Community Based Virus Load Differentiated Care in Rural Africa (CBART)

Study Summary

In 2014 UNAIDS set ambitious goals to achieve 90% virologic suppression rates among individuals on ART. In Zimbabwe <5% of HIV infected individuals received HIV viral load (VL) testing in 2016 and treatment failure rates among children and adolescents range between 35-42% with high rates of drug resistance. Scalable strategies to facilitate improved VL monitoring, genotyping and drug switching for those with persistent viremia are urgently needed.

Our primary objective is to implement “Virus load differentiated care” (VLDC) using mobile health tools to assess near Point of care (POC) vs a Standard of Care (SOC) viral load monitoring to mitigate virologic failure of HIV-infected children and adolescents.

The proposal is an open label randomized trial among HIV infected children and adolescents  receiving ART at 8 treatment outreach sites near their homes provided by Chidamoyo Mission Hospital. We will implement VL testing at “near point of care” using the GeneXpert Quant to evaluate the safety, clinical and virologic outcomes of near POC monitoring of virus load at the  Chidamoyo Christian Hospital in Mashonaland West Zimbabwe. We hypothesize that our proposed package of care will result in a decrease in virologic failure, increase virologic suppression and prevent drug resistance in this key population in a rural ART treatment program.  Process and cost data will be collected for subsequent cost-analysis.

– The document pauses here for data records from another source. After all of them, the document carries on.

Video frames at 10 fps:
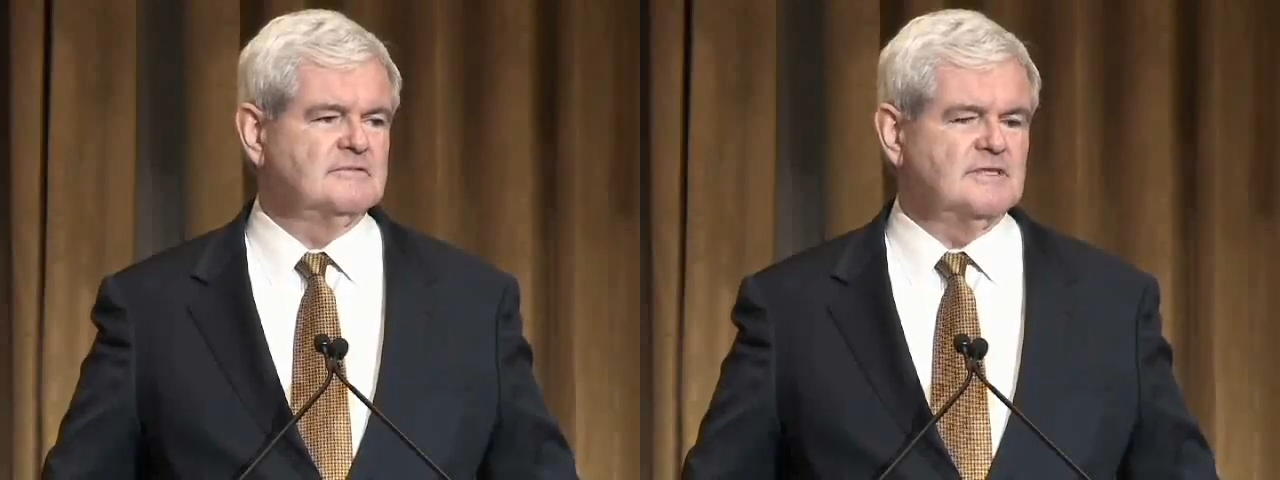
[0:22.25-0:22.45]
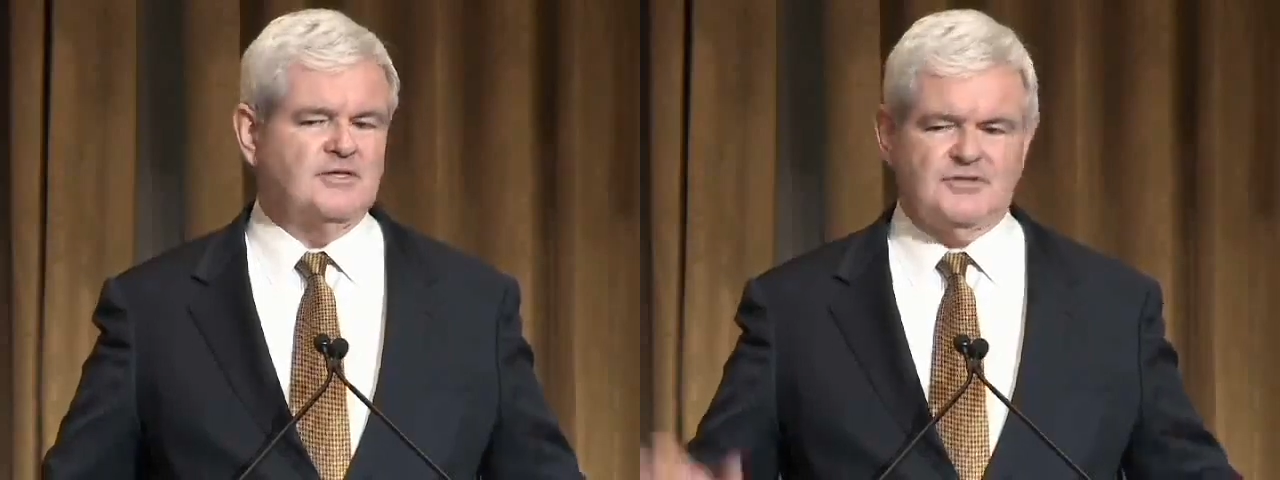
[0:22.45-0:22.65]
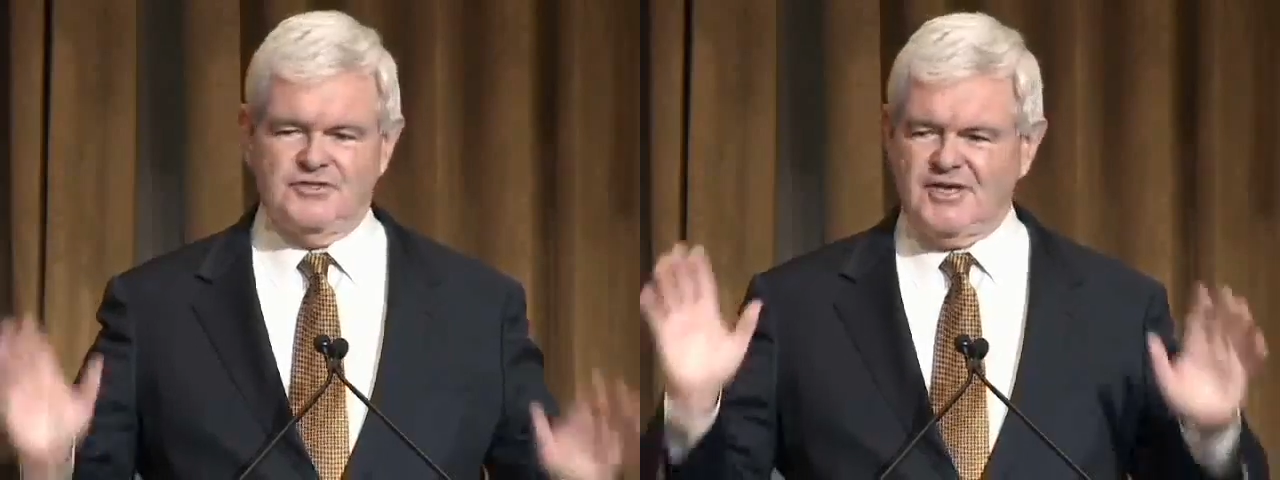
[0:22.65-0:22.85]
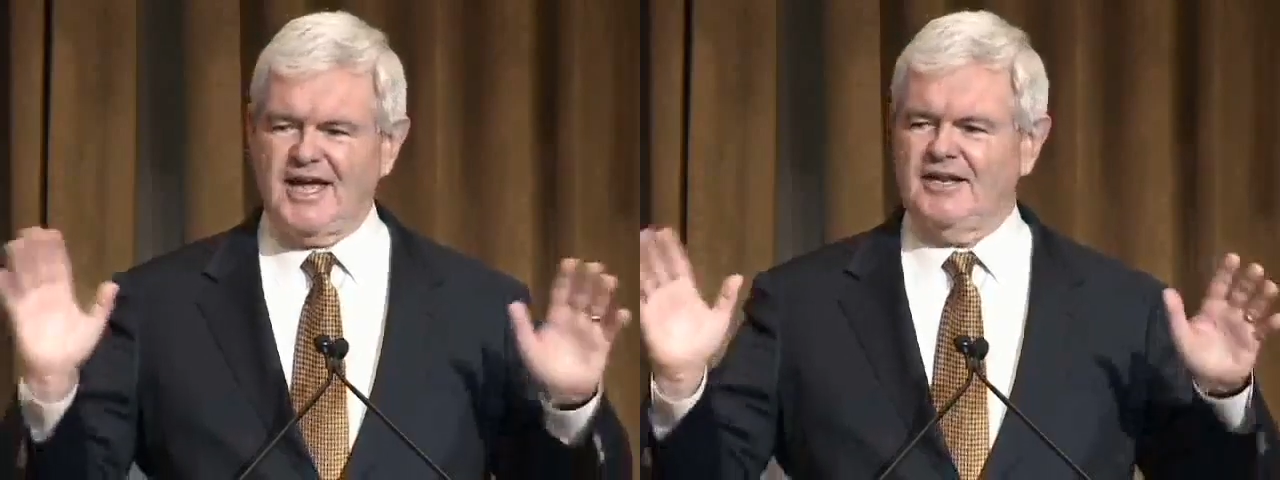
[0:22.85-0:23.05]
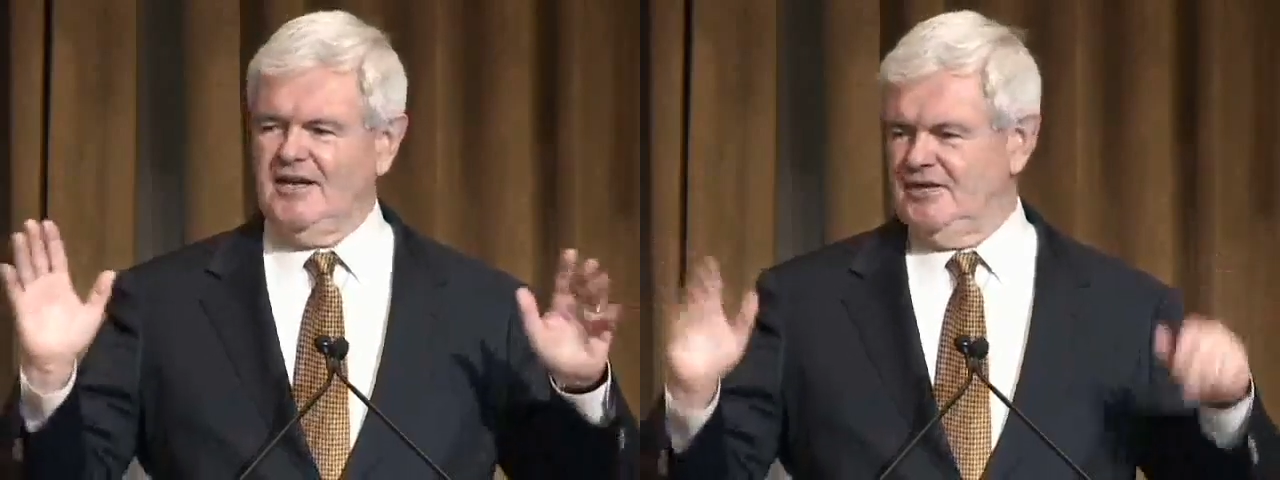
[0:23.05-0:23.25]
And it's
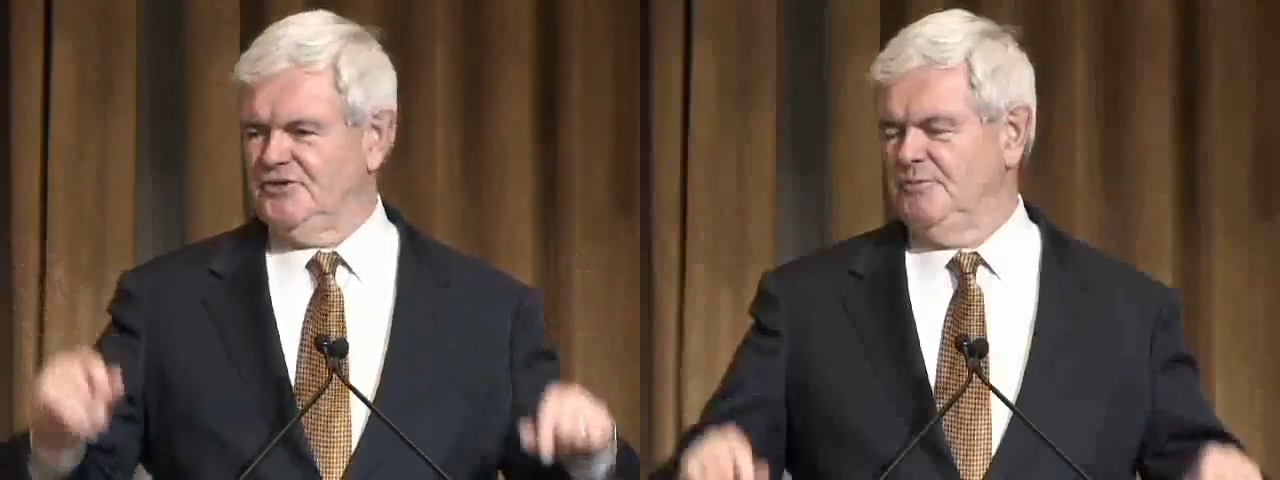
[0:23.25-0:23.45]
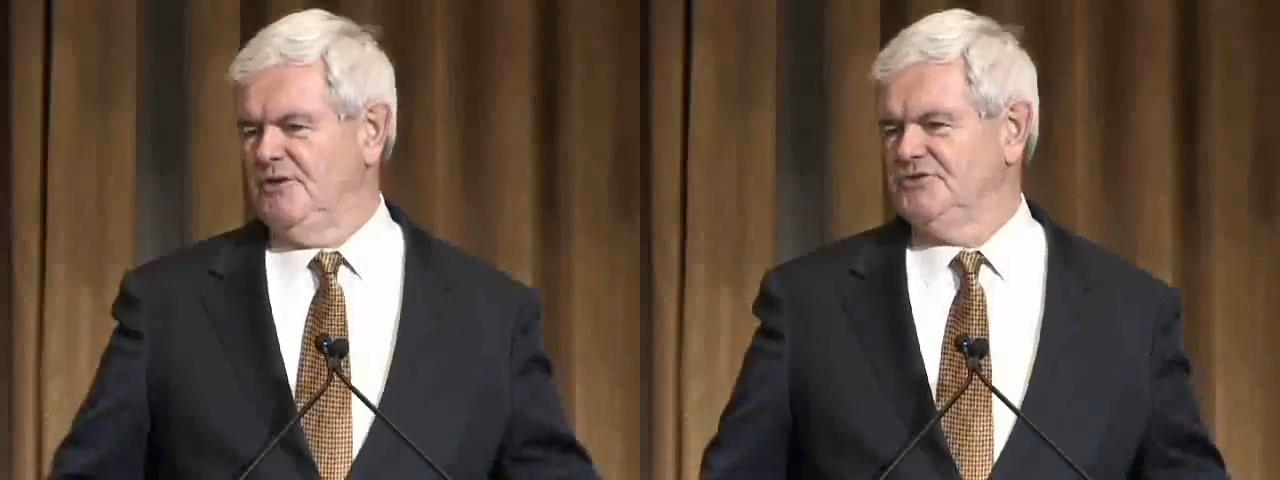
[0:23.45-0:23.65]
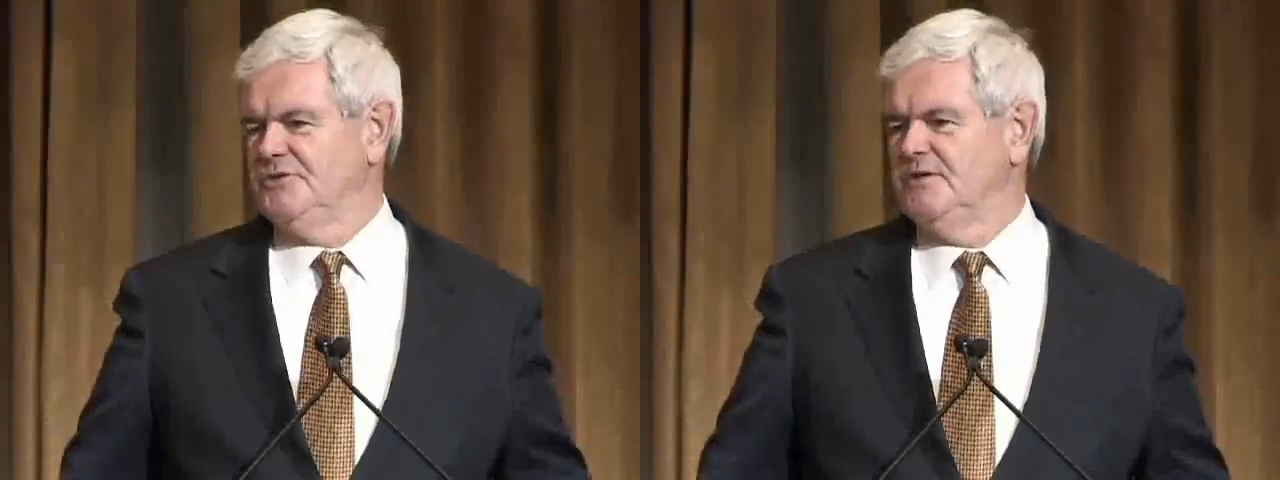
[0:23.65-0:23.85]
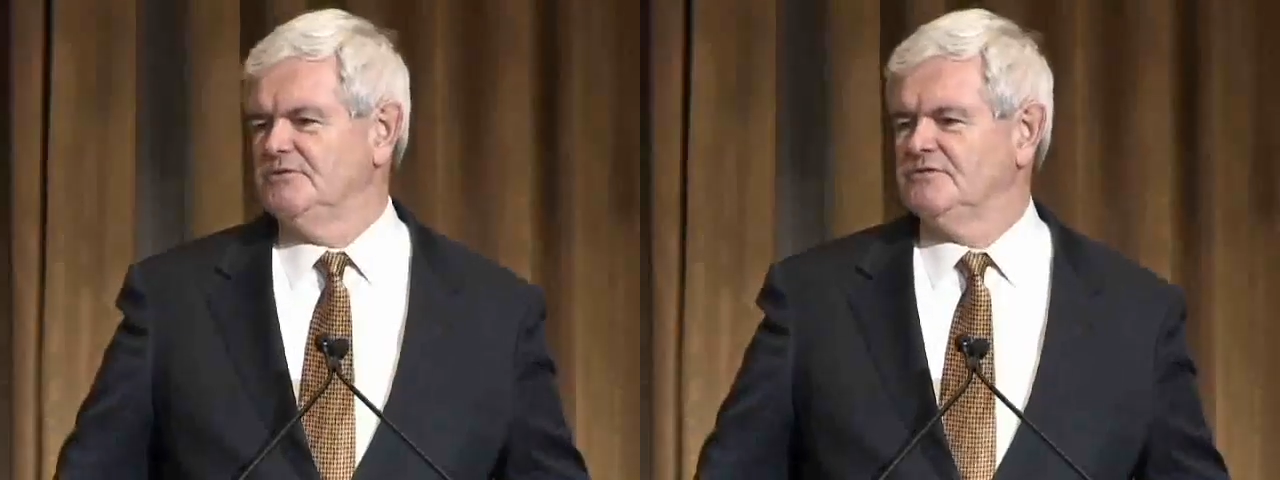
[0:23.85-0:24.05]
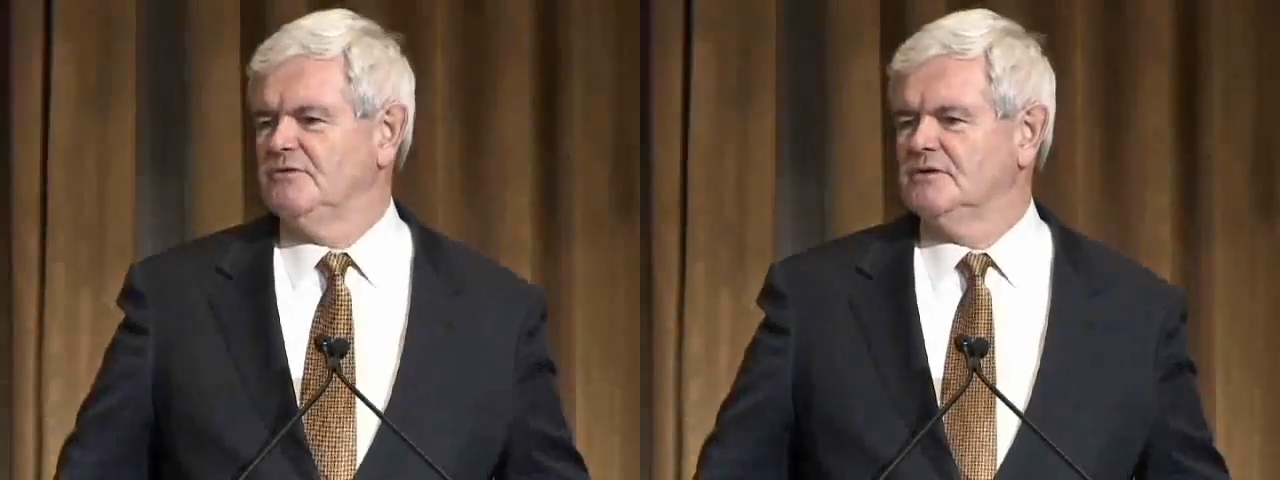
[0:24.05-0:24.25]
exactly like 2 +
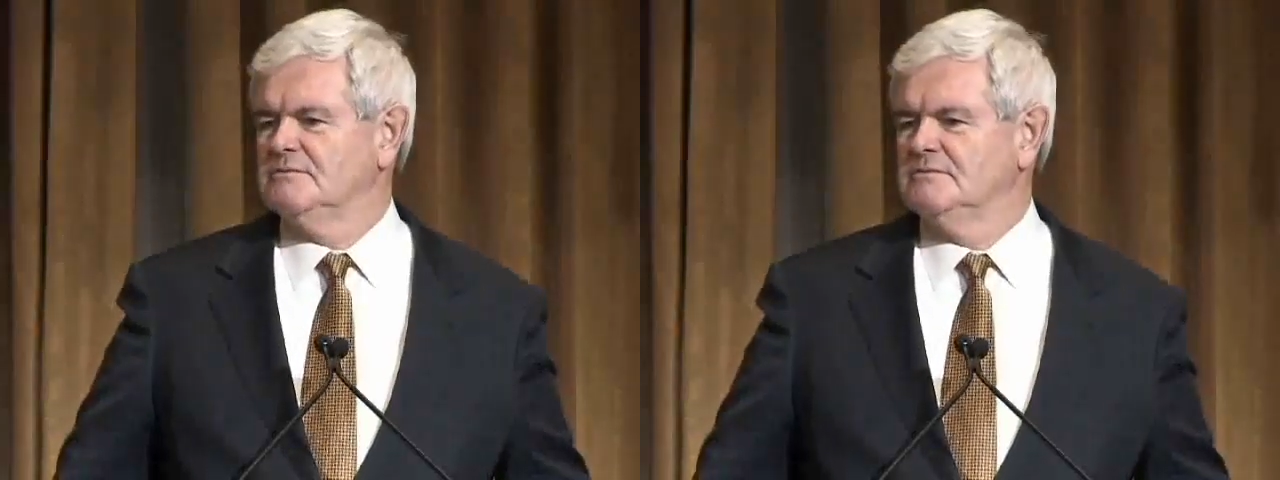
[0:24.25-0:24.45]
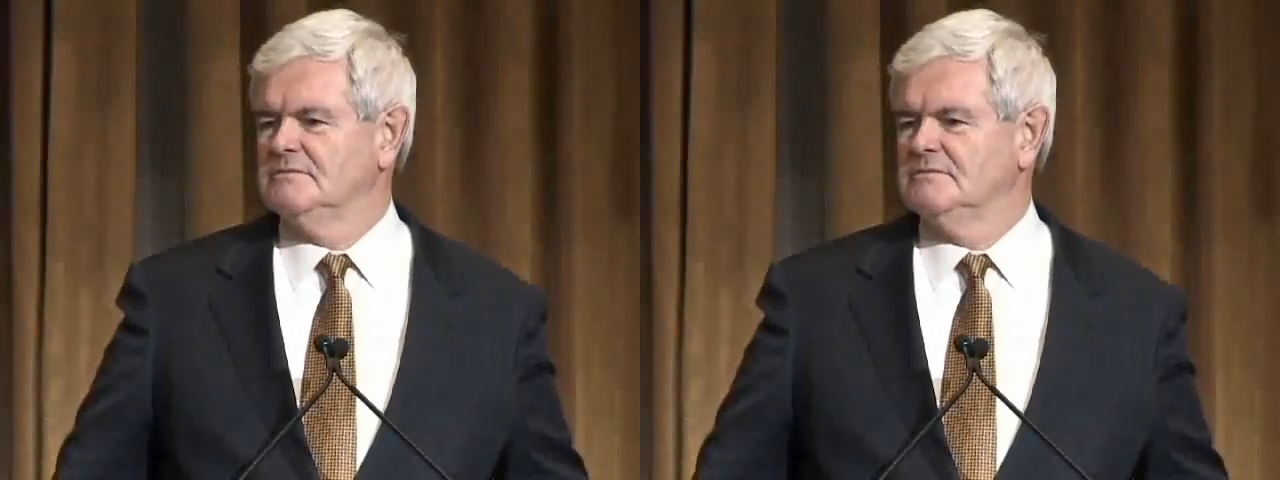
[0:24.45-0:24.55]
2 = 4.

All eligible ART patients served by Chidamoyo Christian Hospital (< 25 years of age n > 1,000) will be asked to participate in the study at regular visits when they receive ART. The Ministry of Health is rolling out a new (2017)  standard of care (SOC) including annual virus load (Roche Cobas VL) through the Provincial Laboratory at Chinoyi (100 km from Chidamoyo).

600 HIV infected children and adolescents and young adults (CAY) on ART are randomized (1:1) at enrolment to either SOC (300) or a near POC (300) VLDC monitoring test.

All those who consent to CBART will be offered the SOC VL performed by Roche COBAS at Chidamoyo and the results returned to the hospital within 2-4 weeks of testing. CAY (eligible) subjects enrolled in the CBART protocol will be consented to participate in a clinical diagnostic implementation study providing VL as either SOC centralized Roche Cobas testing performed at Chinoyi or a near point of care (POC) Cepheid GeneXpert assay. Follow-up testing for HIV RNA > 1,000 copies/ml as is offered using the same virologic monitoring system at the next drug/clinic visit within 3 months.

The hypothesis is that viral load monitoring and potentially genotyping to sustain suppression to < 1,000 copies/ml will reduce treatment failure to < 15% from the ~ 33% virologic failure rate currently recorded among CAY on first-line therapy. Secondary endpoints include the rate of drug switching and the evaluation and prevention of drug resistance.  The study will enroll up to 600 infants, children 5-10 years, adolescents 10-19 years, and young adults 20-24 years of age, providing data that will guide strategies for management of children and adolescents who are surviving on ART.